Carnegie Museum Volunteers (eft to right) Lawrence Eyre, Jake Schmidt, Cindy Opitz, Wyatt Whitham, Tiffany Adrian, Therese Cummiskey, and Gerry Garles (photo by Joe Hunt)

The ground floor hosts what Schmidt jokingly refers to as the Dungeon—a room filled with massive filing cabinets. Schmidt says they have archival files on over 4,000 different topics covering everything related to Fairfield history, much of which was donated by people with Fairfield connections now living elsewhere. “Whether it’s family history, or history about a restaurant, a barber shop, or a bakery, we have records going back to 1840,” Schmidt says. The records are a huge resource for genealogical and historical research, with binders on every topic, from old colonial history about Bonnifield Cabin to Parsons College and MIU yearbooks to family histories and business innovations.

Volunteer Charlotte Wright inspects an 1876 map of Fairfield uncovered by assistant director Jake Schmidt in storage.

Fairfield has always been a town full of innovative entrepreneurs, many of whom invented or produced things that had a huge global impact. Some of this history is documented at the Carnegie Museum. Louden’s Hay Carrier revolutionized not just farming but also industrial mass production. A Fairfeld glass company produced all the windshields for Ford’s Model T automobile. Fairfield Glove supplied Admiral Bird with gloves for his expedition to the South Pole in 1929. The list goes on.

A photo from the collection shows the very first group of soldiers leaving for WWI from the old Fairfield train station, now Howard Park.

Schmidt is enthusiastic about the ground-floor boardroom space, with its sale gallery featuring framed art, historical DVDs, and other goodies. The boardroom is freely available for anyone in the community to use, and Schmidt says organizations as varied as Kiwanis, Lions, Elks, and PEO chapters regularly meet there. “It just gets people in the door, and it gets them used to the building,” he says. “Getting them to take advantage of the space reminds them we’re here.” There is also a room called the Scissorhands Room—where volunteers meet to go through old newspapers and paperwork, deciding what information is important to keep.

Volunteer Wyatt Whitham

Among the museum’s most prized possessions are items that were shipped from the Smithsonian Institution in the 19th century. When a huge fire destroyed much of the Smithsonian’s collections in 1865, collectors across the country donated enormous quantities of art and artifacts—so much that they quickly overwhelmed the museum with more than they could handle.
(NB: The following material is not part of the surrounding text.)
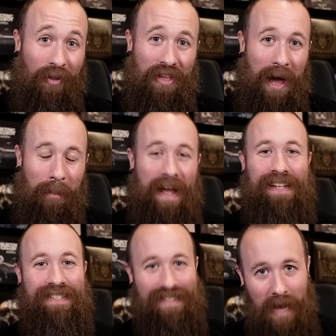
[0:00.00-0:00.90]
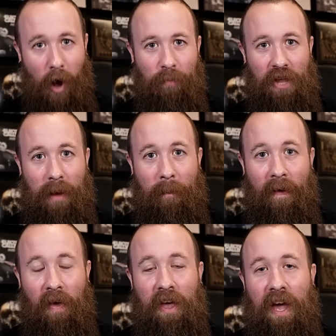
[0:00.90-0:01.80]
them and scalp them
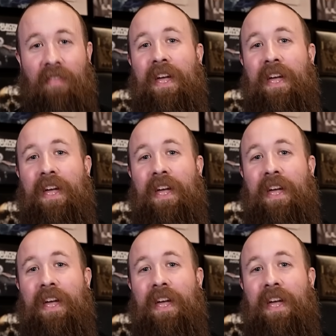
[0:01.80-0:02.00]
and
To share the bounty, the Smithsonian announced that other museums could request crates of material. The only caveat was that the contents were provided at the Smithsonian’s discretion. The Carnegie Museum received 10 crates between 1886 and 1892, and it officially opened in 1893.

The museum is located in the Carnegie Library building (listed on the National Registry of Historic Places), the first Carnegie Library built west of the Mississippi. How did a small town in Iowa end up with one? Fairfield resident and U.S. Senator James F. Wilson knew philanthropist Andrew Carnegie personally. After Carnegie created the library endowment, Wilson asked him to subsidize a permanent library building for Fairfield in 1891.

Jake Schmidt is excited about the museum’s future. “It’s just full speed ahead,” he says. He invites you to visit the museum to see the treasures of Fairfield’s past as well as Civil War photographs, World War II posters, the Native American pottery collection, Roman antiquities, and so much more.